## INSTRUCTIONS TO FOLLOW
Without the pictures, give the entries below again exactly as written.

Segment Open

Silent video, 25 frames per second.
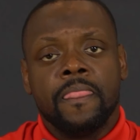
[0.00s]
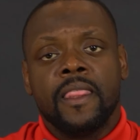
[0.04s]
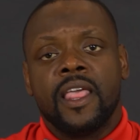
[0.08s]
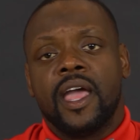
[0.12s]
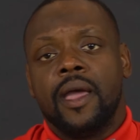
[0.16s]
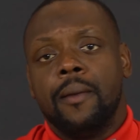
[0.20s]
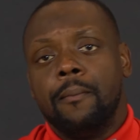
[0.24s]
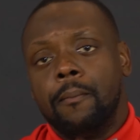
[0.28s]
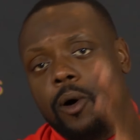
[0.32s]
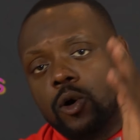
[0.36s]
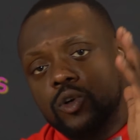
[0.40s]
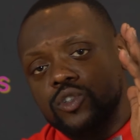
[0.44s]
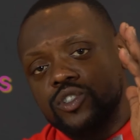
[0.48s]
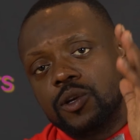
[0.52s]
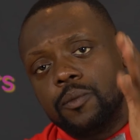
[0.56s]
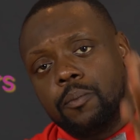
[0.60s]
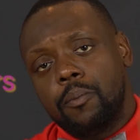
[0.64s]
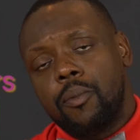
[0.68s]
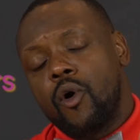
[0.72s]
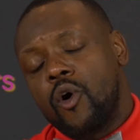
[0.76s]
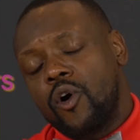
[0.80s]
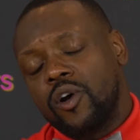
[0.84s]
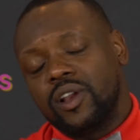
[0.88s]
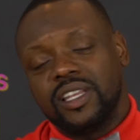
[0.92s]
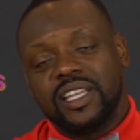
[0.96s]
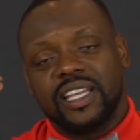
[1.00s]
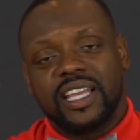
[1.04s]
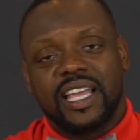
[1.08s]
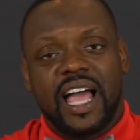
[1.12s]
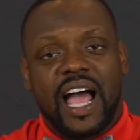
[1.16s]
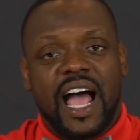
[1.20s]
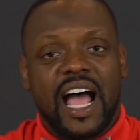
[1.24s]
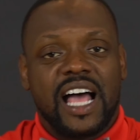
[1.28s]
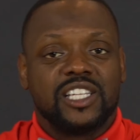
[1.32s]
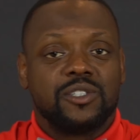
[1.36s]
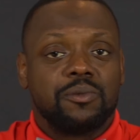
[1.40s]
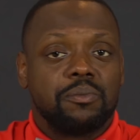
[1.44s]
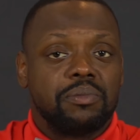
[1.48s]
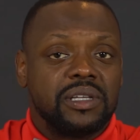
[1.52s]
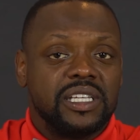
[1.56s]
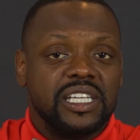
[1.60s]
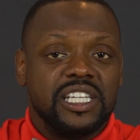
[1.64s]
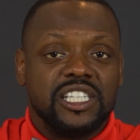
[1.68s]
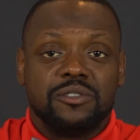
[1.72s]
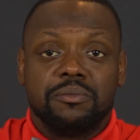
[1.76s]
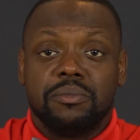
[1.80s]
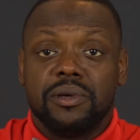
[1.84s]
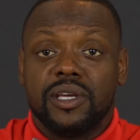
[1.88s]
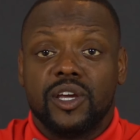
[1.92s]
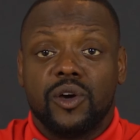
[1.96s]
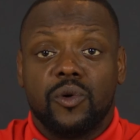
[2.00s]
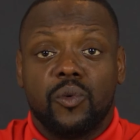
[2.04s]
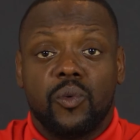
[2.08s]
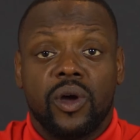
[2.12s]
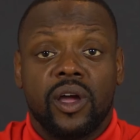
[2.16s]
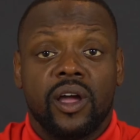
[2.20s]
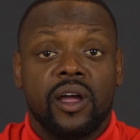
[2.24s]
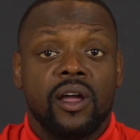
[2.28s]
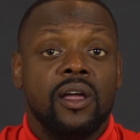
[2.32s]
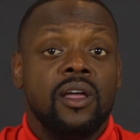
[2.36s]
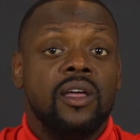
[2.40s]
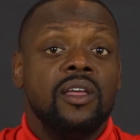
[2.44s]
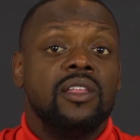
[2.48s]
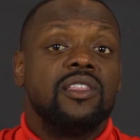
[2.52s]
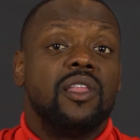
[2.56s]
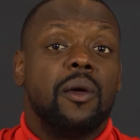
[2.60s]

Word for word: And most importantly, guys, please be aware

Segment Closed

## RESPONSE FOR THIS EXERCISE
Silent video, 25 frames per second.
[0.00s]
[0.04s]
[0.08s]
[0.12s]
[0.16s]
[0.20s]
[0.24s]
[0.28s]
[0.32s]
[0.36s]
[0.40s]
[0.44s]
[0.48s]
[0.52s]
[0.56s]
[0.60s]
[0.64s]
[0.68s]
[0.72s]
[0.76s]
[0.80s]
[0.84s]
[0.88s]
[0.92s]
[0.96s]
[1.00s]
[1.04s]
[1.08s]
[1.12s]
[1.16s]
[1.20s]
[1.24s]
[1.28s]
[1.32s]
[1.36s]
[1.40s]
[1.44s]
[1.48s]
[1.52s]
[1.56s]
[1.60s]
[1.64s]
[1.68s]
[1.72s]
[1.76s]
[1.80s]
[1.84s]
[1.88s]
[1.92s]
[1.96s]
[2.00s]
[2.04s]
[2.08s]
[2.12s]
[2.16s]
[2.20s]
[2.24s]
[2.28s]
[2.32s]
[2.36s]
[2.40s]
[2.44s]
[2.48s]
[2.52s]
[2.56s]
[2.60s]

Word for word: And most importantly, guys, please be aware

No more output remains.